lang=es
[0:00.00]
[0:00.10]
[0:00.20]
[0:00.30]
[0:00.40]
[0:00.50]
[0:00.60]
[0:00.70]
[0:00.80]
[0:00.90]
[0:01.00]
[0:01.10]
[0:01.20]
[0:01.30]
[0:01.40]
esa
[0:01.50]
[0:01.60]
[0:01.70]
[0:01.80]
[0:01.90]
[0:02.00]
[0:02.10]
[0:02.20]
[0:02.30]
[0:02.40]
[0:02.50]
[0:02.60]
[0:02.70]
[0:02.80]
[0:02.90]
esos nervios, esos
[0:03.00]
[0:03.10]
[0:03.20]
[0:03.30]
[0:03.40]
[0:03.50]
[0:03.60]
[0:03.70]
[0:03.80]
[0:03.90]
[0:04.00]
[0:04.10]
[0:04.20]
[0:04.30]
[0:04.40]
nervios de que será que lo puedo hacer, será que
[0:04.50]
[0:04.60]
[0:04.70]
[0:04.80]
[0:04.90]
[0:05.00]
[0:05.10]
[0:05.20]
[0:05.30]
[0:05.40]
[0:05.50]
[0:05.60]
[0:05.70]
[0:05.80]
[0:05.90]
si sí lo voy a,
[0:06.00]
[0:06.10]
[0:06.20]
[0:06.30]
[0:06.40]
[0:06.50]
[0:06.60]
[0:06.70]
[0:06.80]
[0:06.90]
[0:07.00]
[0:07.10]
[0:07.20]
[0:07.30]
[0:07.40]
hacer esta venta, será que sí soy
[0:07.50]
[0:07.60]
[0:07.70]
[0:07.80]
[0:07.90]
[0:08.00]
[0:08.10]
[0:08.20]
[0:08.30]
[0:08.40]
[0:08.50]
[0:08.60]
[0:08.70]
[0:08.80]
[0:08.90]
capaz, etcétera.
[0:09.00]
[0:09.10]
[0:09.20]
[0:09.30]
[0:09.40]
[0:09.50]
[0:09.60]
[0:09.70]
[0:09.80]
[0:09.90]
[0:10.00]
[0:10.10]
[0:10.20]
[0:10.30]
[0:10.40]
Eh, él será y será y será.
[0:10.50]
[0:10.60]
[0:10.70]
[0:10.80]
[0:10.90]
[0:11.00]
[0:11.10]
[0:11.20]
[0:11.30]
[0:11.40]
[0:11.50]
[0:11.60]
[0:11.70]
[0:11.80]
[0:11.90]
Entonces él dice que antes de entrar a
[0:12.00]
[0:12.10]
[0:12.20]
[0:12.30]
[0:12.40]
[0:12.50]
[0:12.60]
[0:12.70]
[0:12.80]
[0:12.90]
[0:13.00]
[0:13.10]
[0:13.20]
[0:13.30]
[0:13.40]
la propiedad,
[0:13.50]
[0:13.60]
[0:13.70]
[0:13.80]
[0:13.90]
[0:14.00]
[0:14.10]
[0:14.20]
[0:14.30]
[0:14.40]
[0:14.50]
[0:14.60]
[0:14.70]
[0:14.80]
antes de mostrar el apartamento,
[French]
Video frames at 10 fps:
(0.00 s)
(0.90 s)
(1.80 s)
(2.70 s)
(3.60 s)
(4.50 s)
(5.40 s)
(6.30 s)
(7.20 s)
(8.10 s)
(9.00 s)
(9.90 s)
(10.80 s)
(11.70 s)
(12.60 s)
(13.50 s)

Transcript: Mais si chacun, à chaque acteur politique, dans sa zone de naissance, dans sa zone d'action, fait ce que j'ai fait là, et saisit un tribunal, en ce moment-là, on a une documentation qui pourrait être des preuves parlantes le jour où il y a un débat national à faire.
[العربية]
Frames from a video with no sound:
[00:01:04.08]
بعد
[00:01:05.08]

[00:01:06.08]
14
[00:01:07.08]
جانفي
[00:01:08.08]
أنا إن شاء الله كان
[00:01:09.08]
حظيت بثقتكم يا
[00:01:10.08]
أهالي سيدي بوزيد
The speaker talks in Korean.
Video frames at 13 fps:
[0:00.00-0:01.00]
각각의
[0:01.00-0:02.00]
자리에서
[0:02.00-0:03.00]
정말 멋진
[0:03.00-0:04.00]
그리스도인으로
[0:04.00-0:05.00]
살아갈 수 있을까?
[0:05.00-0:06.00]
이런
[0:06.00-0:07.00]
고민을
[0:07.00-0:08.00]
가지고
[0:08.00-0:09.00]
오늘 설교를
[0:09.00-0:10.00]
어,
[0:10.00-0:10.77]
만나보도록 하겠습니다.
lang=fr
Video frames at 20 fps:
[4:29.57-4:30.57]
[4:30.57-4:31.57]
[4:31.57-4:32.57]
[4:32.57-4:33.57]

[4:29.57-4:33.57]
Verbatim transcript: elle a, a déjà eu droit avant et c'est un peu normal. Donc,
****
The problem:
Reproduce the records above word for word.

Solution for this task:
lang=es
[0:00.00]
[0:00.10]
[0:00.20]
[0:00.30]
[0:00.40]
[0:00.50]
[0:00.60]
[0:00.70]
[0:00.80]
[0:00.90]
[0:01.00]
[0:01.10]
[0:01.20]
[0:01.30]
[0:01.40]
esa
[0:01.50]
[0:01.60]
[0:01.70]
[0:01.80]
[0:01.90]
[0:02.00]
[0:02.10]
[0:02.20]
[0:02.30]
[0:02.40]
[0:02.50]
[0:02.60]
[0:02.70]
[0:02.80]
[0:02.90]
esos nervios, esos
[0:03.00]
[0:03.10]
[0:03.20]
[0:03.30]
[0:03.40]
[0:03.50]
[0:03.60]
[0:03.70]
[0:03.80]
[0:03.90]
[0:04.00]
[0:04.10]
[0:04.20]
[0:04.30]
[0:04.40]
nervios de que será que lo puedo hacer, será que
[0:04.50]
[0:04.60]
[0:04.70]
[0:04.80]
[0:04.90]
[0:05.00]
[0:05.10]
[0:05.20]
[0:05.30]
[0:05.40]
[0:05.50]
[0:05.60]
[0:05.70]
[0:05.80]
[0:05.90]
si sí lo voy a,
[0:06.00]
[0:06.10]
[0:06.20]
[0:06.30]
[0:06.40]
[0:06.50]
[0:06.60]
[0:06.70]
[0:06.80]
[0:06.90]
[0:07.00]
[0:07.10]
[0:07.20]
[0:07.30]
[0:07.40]
hacer esta venta, será que sí soy
[0:07.50]
[0:07.60]
[0:07.70]
[0:07.80]
[0:07.90]
[0:08.00]
[0:08.10]
[0:08.20]
[0:08.30]
[0:08.40]
[0:08.50]
[0:08.60]
[0:08.70]
[0:08.80]
[0:08.90]
capaz, etcétera.
[0:09.00]
[0:09.10]
[0:09.20]
[0:09.30]
[0:09.40]
[0:09.50]
[0:09.60]
[0:09.70]
[0:09.80]
[0:09.90]
[0:10.00]
[0:10.10]
[0:10.20]
[0:10.30]
[0:10.40]
Eh, él será y será y será.
[0:10.50]
[0:10.60]
[0:10.70]
[0:10.80]
[0:10.90]
[0:11.00]
[0:11.10]
[0:11.20]
[0:11.30]
[0:11.40]
[0:11.50]
[0:11.60]
[0:11.70]
[0:11.80]
[0:11.90]
Entonces él dice que antes de entrar a
[0:12.00]
[0:12.10]
[0:12.20]
[0:12.30]
[0:12.40]
[0:12.50]
[0:12.60]
[0:12.70]
[0:12.80]
[0:12.90]
[0:13.00]
[0:13.10]
[0:13.20]
[0:13.30]
[0:13.40]
la propiedad,
[0:13.50]
[0:13.60]
[0:13.70]
[0:13.80]
[0:13.90]
[0:14.00]
[0:14.10]
[0:14.20]
[0:14.30]
[0:14.40]
[0:14.50]
[0:14.60]
[0:14.70]
[0:14.80]
antes de mostrar el apartamento,
[French]
Video frames at 10 fps:
(0.00 s)
(0.90 s)
(1.80 s)
(2.70 s)
(3.60 s)
(4.50 s)
(5.40 s)
(6.30 s)
(7.20 s)
(8.10 s)
(9.00 s)
(9.90 s)
(10.80 s)
(11.70 s)
(12.60 s)
(13.50 s)

Transcript: Mais si chacun, à chaque acteur politique, dans sa zone de naissance, dans sa zone d'action, fait ce que j'ai fait là, et saisit un tribunal, en ce moment-là, on a une documentation qui pourrait être des preuves parlantes le jour où il y a un débat national à faire.
[العربية]
Frames from a video with no sound:
[00:01:04.08]
بعد
[00:01:05.08]

[00:01:06.08]
14
[00:01:07.08]
جانفي
[00:01:08.08]
أنا إن شاء الله كان
[00:01:09.08]
حظيت بثقتكم يا
[00:01:10.08]
أهالي سيدي بوزيد
The speaker talks in Korean.
Video frames at 13 fps:
[0:00.00-0:01.00]
각각의
[0:01.00-0:02.00]
자리에서
[0:02.00-0:03.00]
정말 멋진
[0:03.00-0:04.00]
그리스도인으로
[0:04.00-0:05.00]
살아갈 수 있을까?
[0:05.00-0:06.00]
이런
[0:06.00-0:07.00]
고민을
[0:07.00-0:08.00]
가지고
[0:08.00-0:09.00]
오늘 설교를
[0:09.00-0:10.00]
어,
[0:10.00-0:10.77]
만나보도록 하겠습니다.
lang=fr
Video frames at 20 fps:
[4:29.57-4:30.57]
[4:30.57-4:31.57]
[4:31.57-4:32.57]
[4:32.57-4:33.57]

[4:29.57-4:33.57]
Verbatim transcript: elle a, a déjà eu droit avant et c'est un peu normal. Donc,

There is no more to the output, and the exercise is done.